4. Add cooked linguine pasta to the skillet, tossing with the black olive and caper mixture. If needed, add some reserved pasta water to create a creamy sauce.
5. Season with salt and pepper to taste. Top with grated Parmesan cheese (if using).
6. Serve immediately, enjoying the harmonious balance of flavors.
Cooking Time: 15-20 minutes
Sweet Corn and Basil Orzo
This vibrant and flavorful side dish combines the sweetness of corn with the brightness of basil, all wrapped up in a comforting bowl of orzo pasta.
Ingredients:
– 1 cup orzo pasta
– 2 cups water
– 1 cup frozen sweet corn kernels, thawed
– 1/4 cup fresh basil leaves, chopped
– 2 tablespoons olive oil
– Salt and pepper to taste
Instructions:
1. Bring the water to a boil in a medium saucepan. Add the orzo pasta and cook for 8-10 minutes or until al dente.
2. In a large skillet, heat the olive oil over medium-high heat. Add the sweet corn kernels and cook for 3-4 minutes or until lightly toasted.
3. Stir in the chopped basil leaves and cook for an additional minute.

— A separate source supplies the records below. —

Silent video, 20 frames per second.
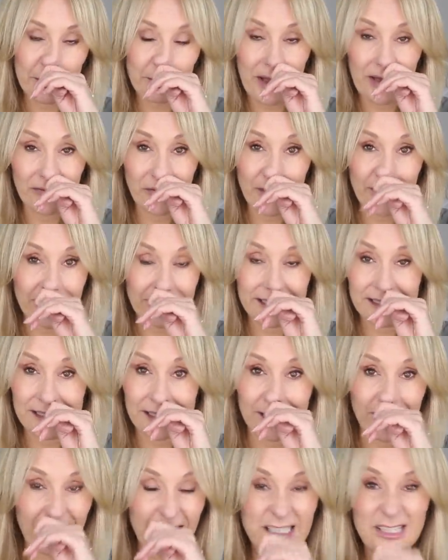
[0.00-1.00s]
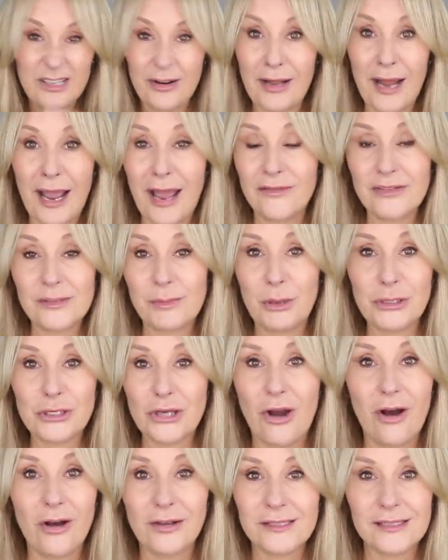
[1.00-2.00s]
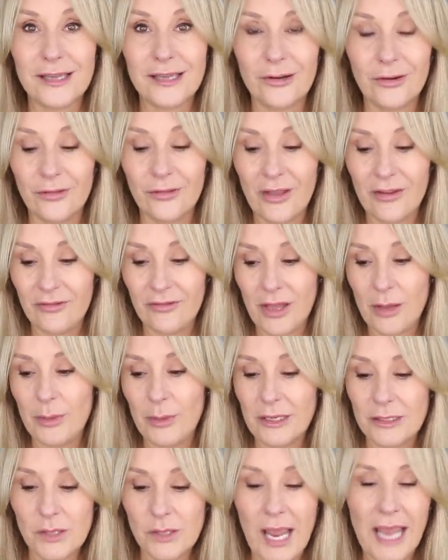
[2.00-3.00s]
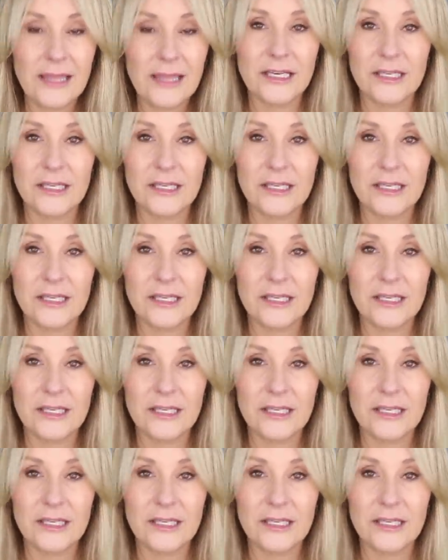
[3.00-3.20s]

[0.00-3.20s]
But have you noticed that guys don't have as much hard skin on their feet because A,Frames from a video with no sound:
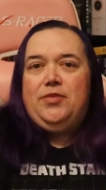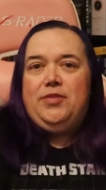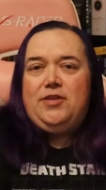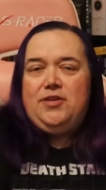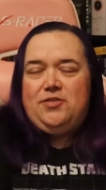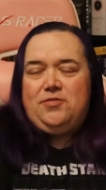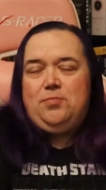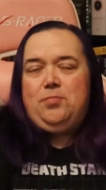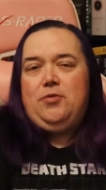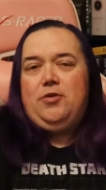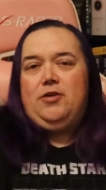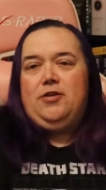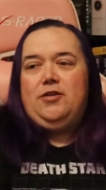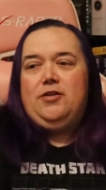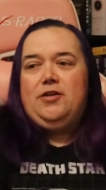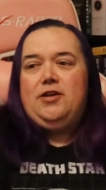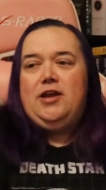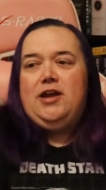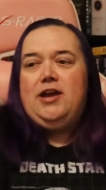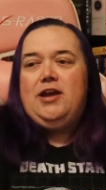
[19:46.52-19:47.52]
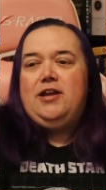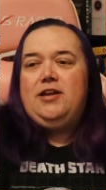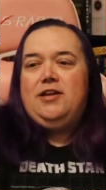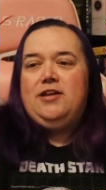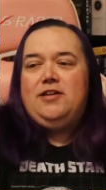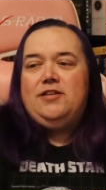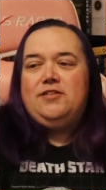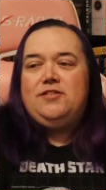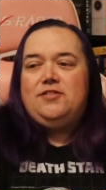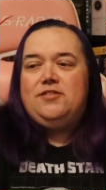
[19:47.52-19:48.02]
this book. It
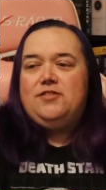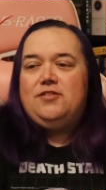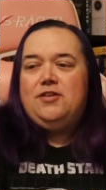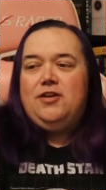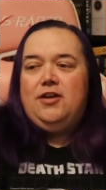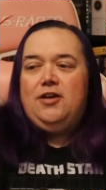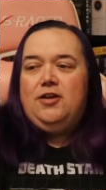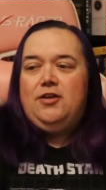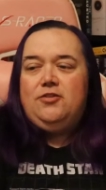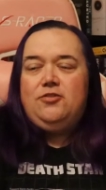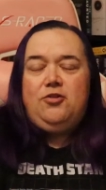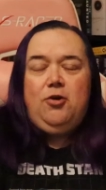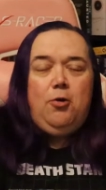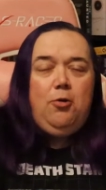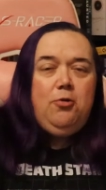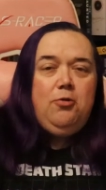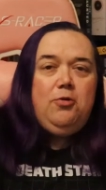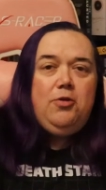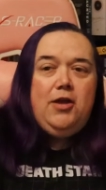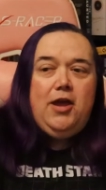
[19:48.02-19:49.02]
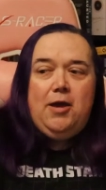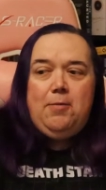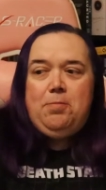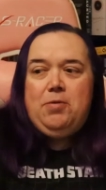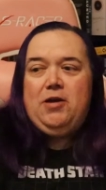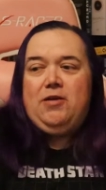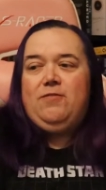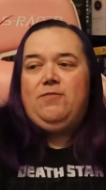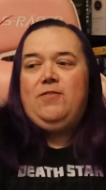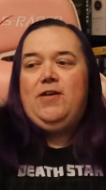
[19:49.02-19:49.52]
is total
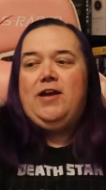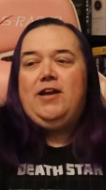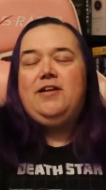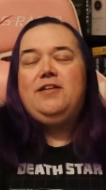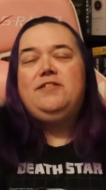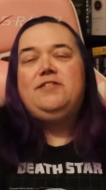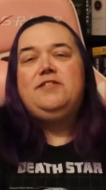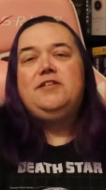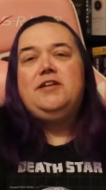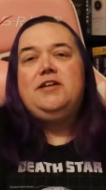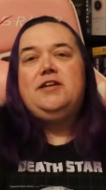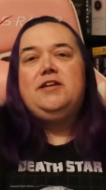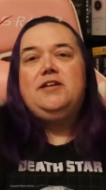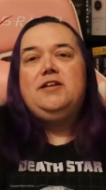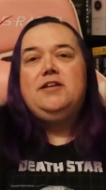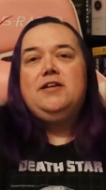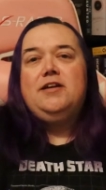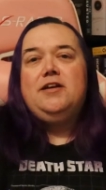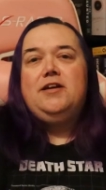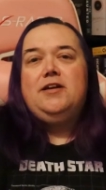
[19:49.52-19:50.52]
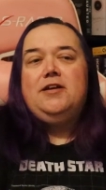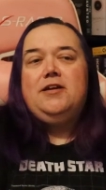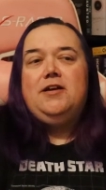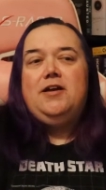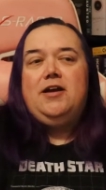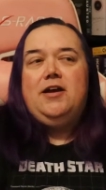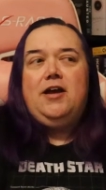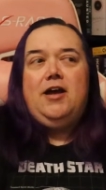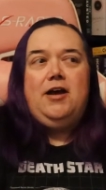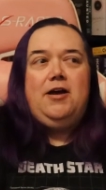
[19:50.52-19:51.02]
epic fantasy.
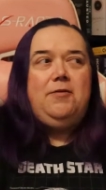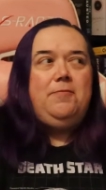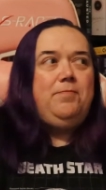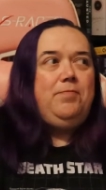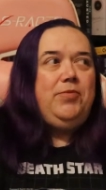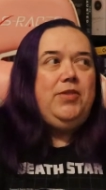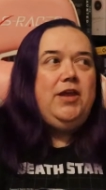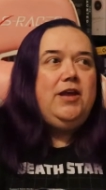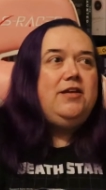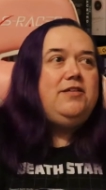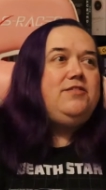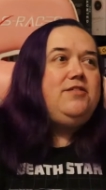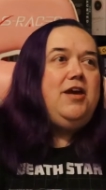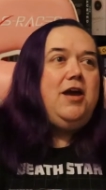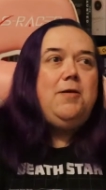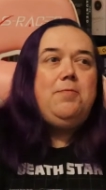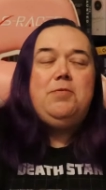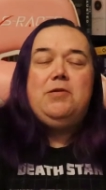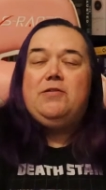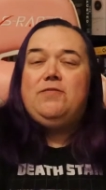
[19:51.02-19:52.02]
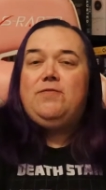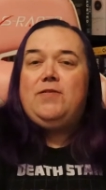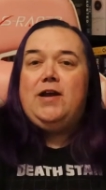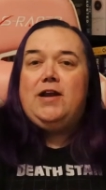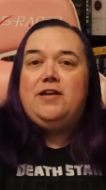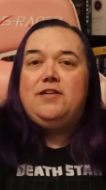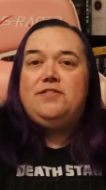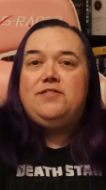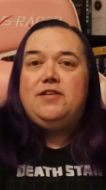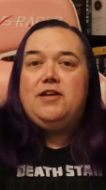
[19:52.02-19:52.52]
It's epic
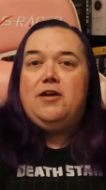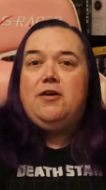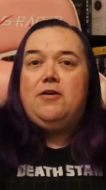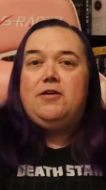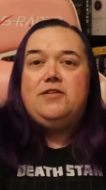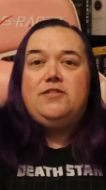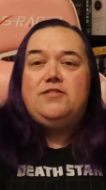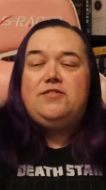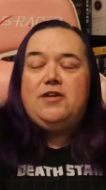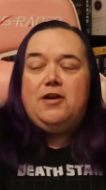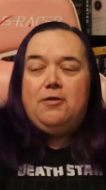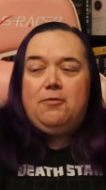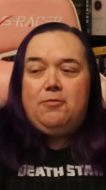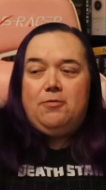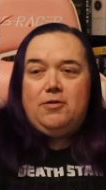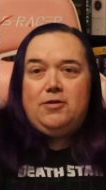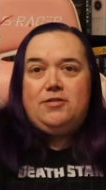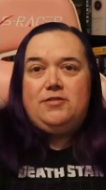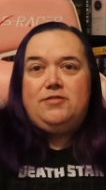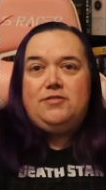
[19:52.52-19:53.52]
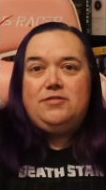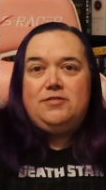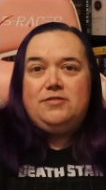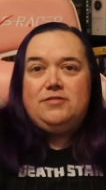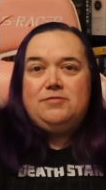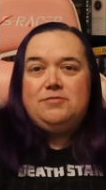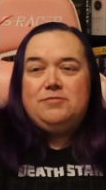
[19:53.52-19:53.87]
fantasy on steroids.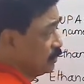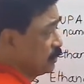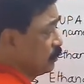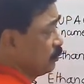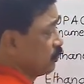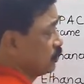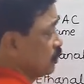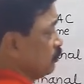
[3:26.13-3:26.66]

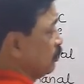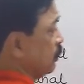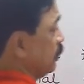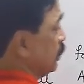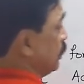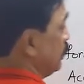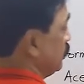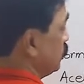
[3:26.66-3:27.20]
Suppose somebody
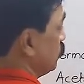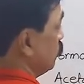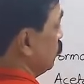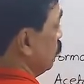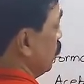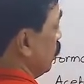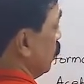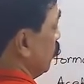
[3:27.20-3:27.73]
tells you
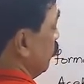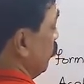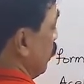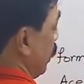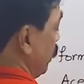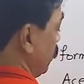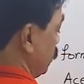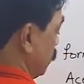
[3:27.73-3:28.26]

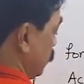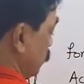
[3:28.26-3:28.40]
write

4. Drain the cooked orzo pasta and add it to the skillet with the corn mixture. Toss everything together until well combined. Season with salt and pepper to taste.
5. Serve warm, garnished with additional basil leaves if desired.
Cooking Time: 15-20 minutes
Summary
Indulge in a world of flavors with these 20 delicious meatless pasta recipes! From creamy garlic mushroom to roasted red pepper, and from spaghetti with broccoli to vegan Alfredo fettuccine, there’s something for every occasion. Discover new favorite dishes like pesto zucchini noodles, butternut squash and sage pasta, or caprese pasta with balsamic glaze. Whether you’re a veggie enthusiast or just looking for some inspiration, these mouth-watering recipes are sure to satisfy your cravings.